INPS, scatta la svolta sulle pensioni: come ottenere un aumento del 20% cin un trucco legale che pochi conoscono

Una nuova misura in arrivo potrebbe consentire ad alcuni pensionandi di ottenere un incremento importante sull’assegno previdenziale

Parliamo di un aumento che può arrivare fino al 20%, semplicemente posticipando di pochi mesi l’uscita dal lavoro. Come è possibile? La risposta si trova nella riforma della “quota 41 flessibile”, che dovrebbe sostituire la quota 103, prevista dal governo.

Dal punto di vista dei requisiti, le due misure sono simili: entrambe richiedono almeno 62 anni di età e 41 anni di contributi. La differenza cruciale risiede nel modo in cui l’INPS calcola l’importo della pensione. Chi decide di aspettare qualche mese in più e accedere alla quota 41 flessibile, potrebbe vedere un incremento sostanziale dell’assegno pensionistico, a patto che la misura venga confermata nella Legge di Bilancio, trasformandosi così in una norma definitiva.

Aumenta del 20% la tua pensione

A livello di requisiti anagrafici e contributivi, la quota 41 flessibile non differisce dalla quota 103. La differenza principale è nel sistema di calcolo della pensione. La quota 41 flessibile è basata su un calcolo “misto”, che combina il sistema retributivo con quello contributivo. La quota 103, invece, utilizza esclusivamente il calcolo interamente contributivo.

Aumenta la tua pensione
Come aumentare del 20% la tua pensione – (impresamia.com)

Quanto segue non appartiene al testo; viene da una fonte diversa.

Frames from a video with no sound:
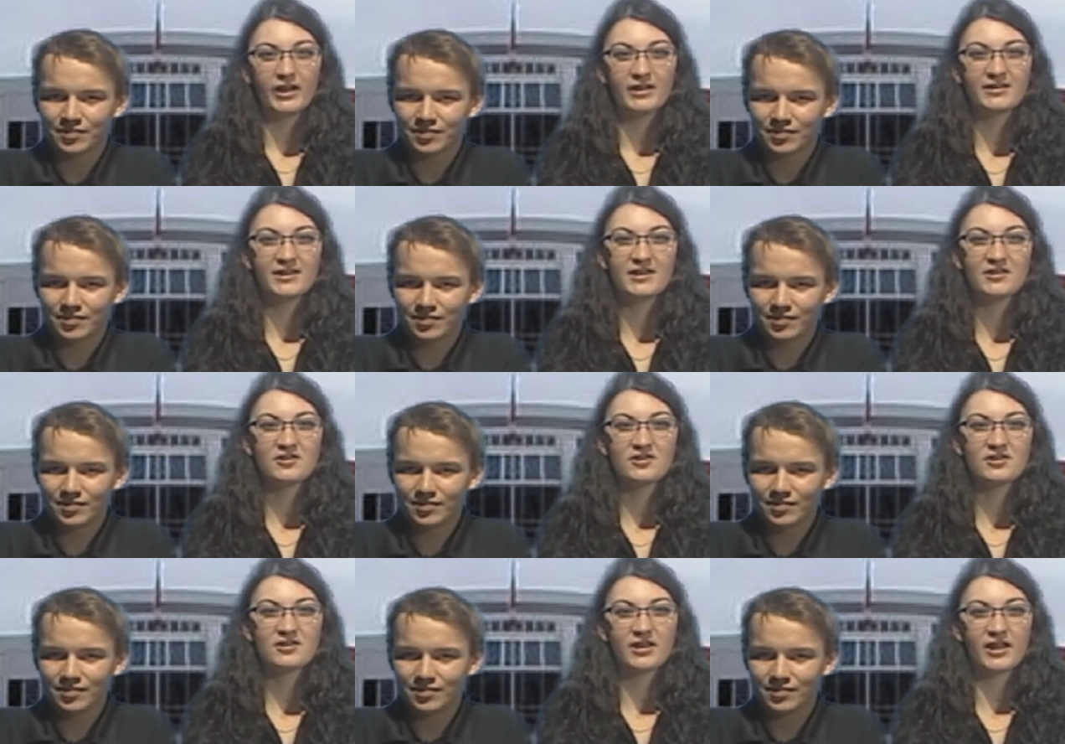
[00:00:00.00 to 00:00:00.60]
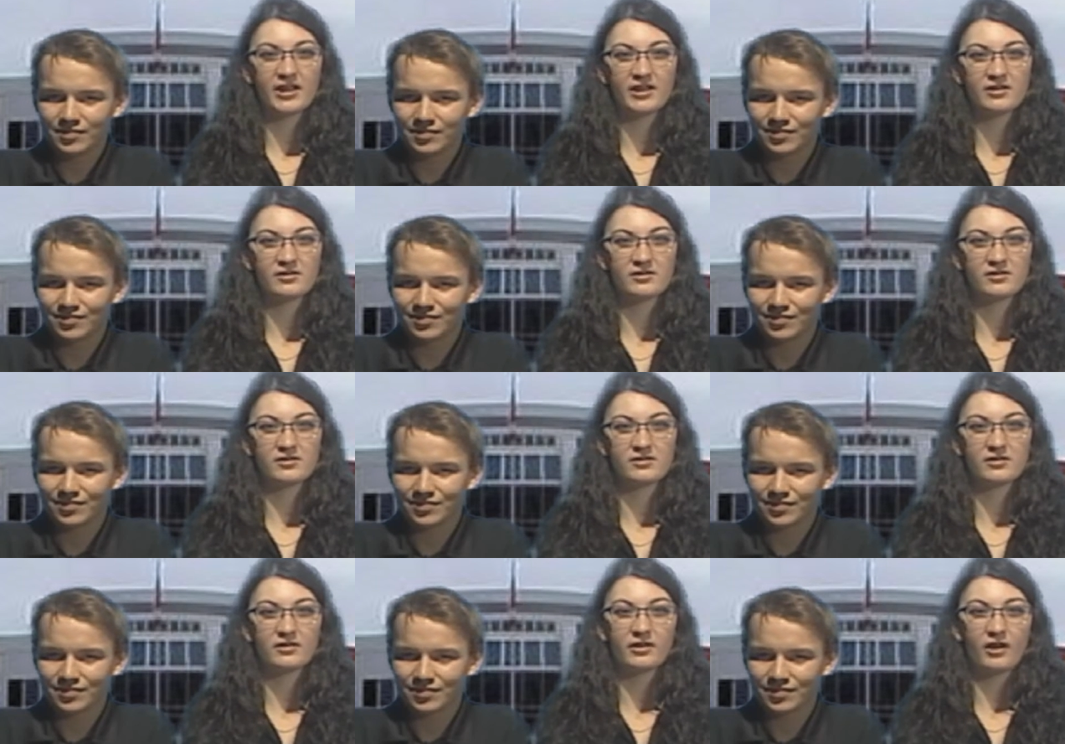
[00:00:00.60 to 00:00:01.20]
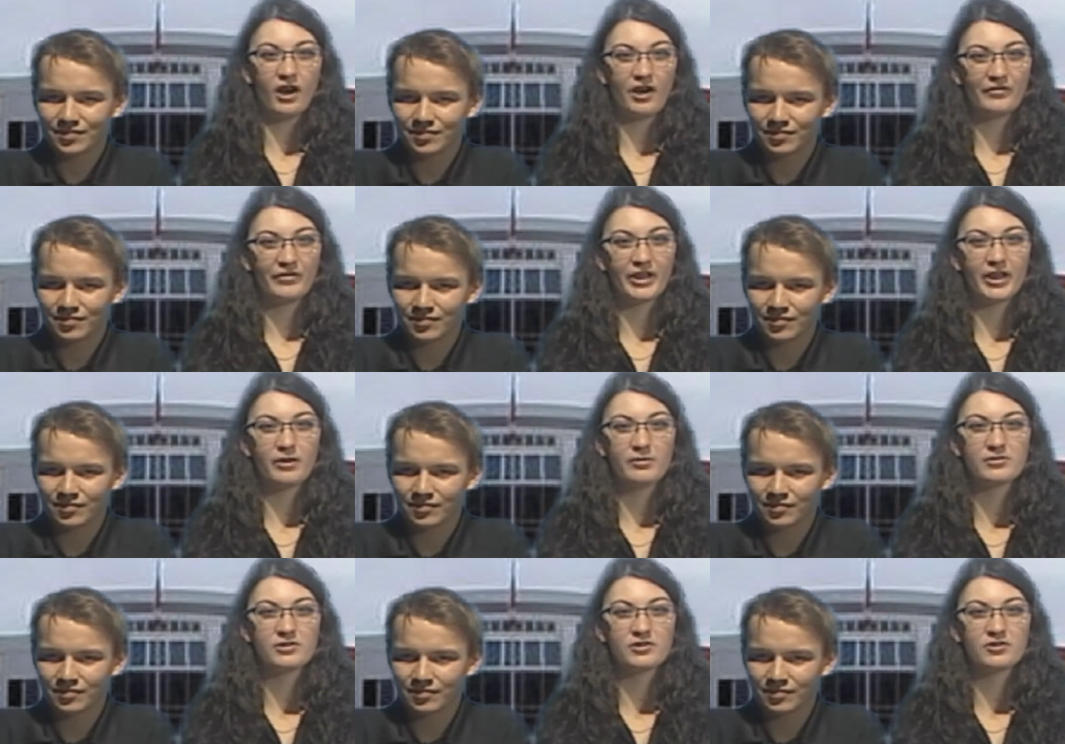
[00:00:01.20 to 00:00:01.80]
Speaker 1: Attention Titans, Coffee
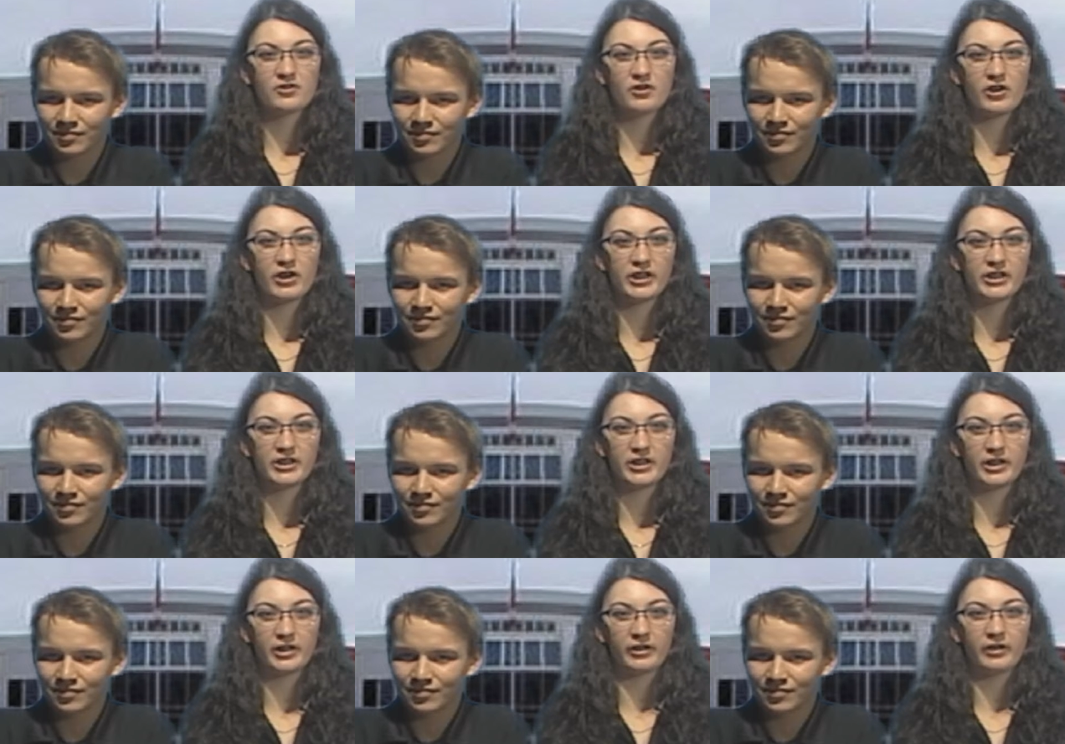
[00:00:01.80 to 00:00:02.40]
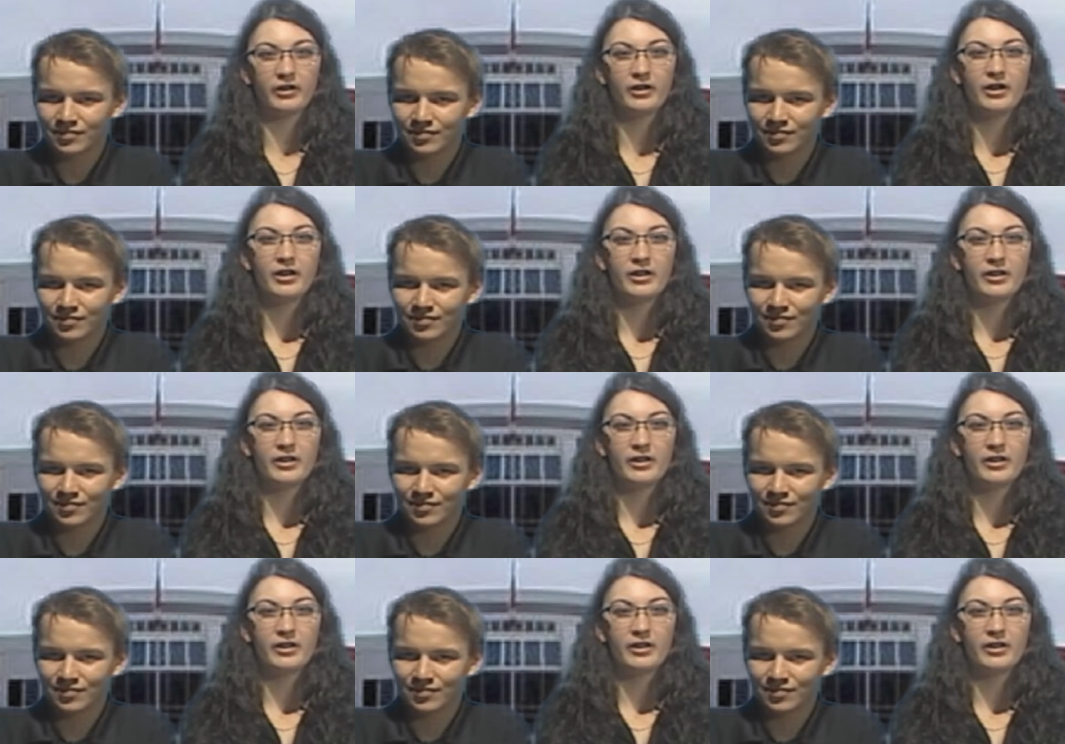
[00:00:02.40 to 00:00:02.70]
House is drawing near.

Questa variazione nel metodo di calcolo può comportare un aumento significativo dell’assegno pensionistico, fino al 20% in più, se si decide di posticipare l’uscita di pochi mesi. In sostanza, il sistema misto aiuta ad attenuare gli effetti negativi derivanti dal calcolo contributivo, che altrimenti ridurrebbe l’importo della pensione.

Il calcolo retributivo si applica a chi ha versato contributi fino al 31 dicembre 1995 e determina l’importo della pensione in base agli ultimi stipendi percepiti. Per i lavoratori che, al 31 dicembre 1995, avevano meno di 18 anni di contributi, il sistema retributivo si applica solo fino a quella data, mentre il contributivo entra in gioco successivamente.

I lavoratori che vantano un lungo periodo di contribuzione (almeno 18 anni entro il 1995) sono più penalizzati dal sistema contributivo, che può ridurre la pensione anche del 30% o più. Con la quota 41 flessibile, però, il calcolo misto riduce drasticamente questa penalizzazione, migliorando l’assegno.

Con la quota 41 flessibile, chi ha accumulato contributi per anni può evitare il pesante taglio del 30% imposto dal sistema contributivo. Tuttavia, nonostante il vantaggio, anche con questa nuova misura esistono delle penalizzazioni per chi decide di ritardare il pensionamento.

Secondo lo schema attualmente in discussione, ogni anno di anticipo rispetto ai 67 anni di età comporterebbe una riduzione del 2% della pensione. Chi decidesse di uscire dal lavoro alla soglia dei 62 anni subirebbe dunque una riduzione del 10%. Sebbene questa decurtazione sia inferiore al 30% previsto per chi segue il calcolo interamente contributivo, si tratta comunque di un sacrificio che potrebbe essere evitato.

Per i lavoratori che completeranno i requisiti per la quota 103 nel 2025, la scelta di posticipare l’uscita dal lavoro potrebbe rivelarsi ancora più vantaggiosa grazie al cosiddetto “bonus Giorgetti”. Questo incentivo, pensato per chi rimanda il pensionamento, consente di ottenere un incremento del 10% sulla pensione mensile per ogni mese di lavoro aggiuntivo.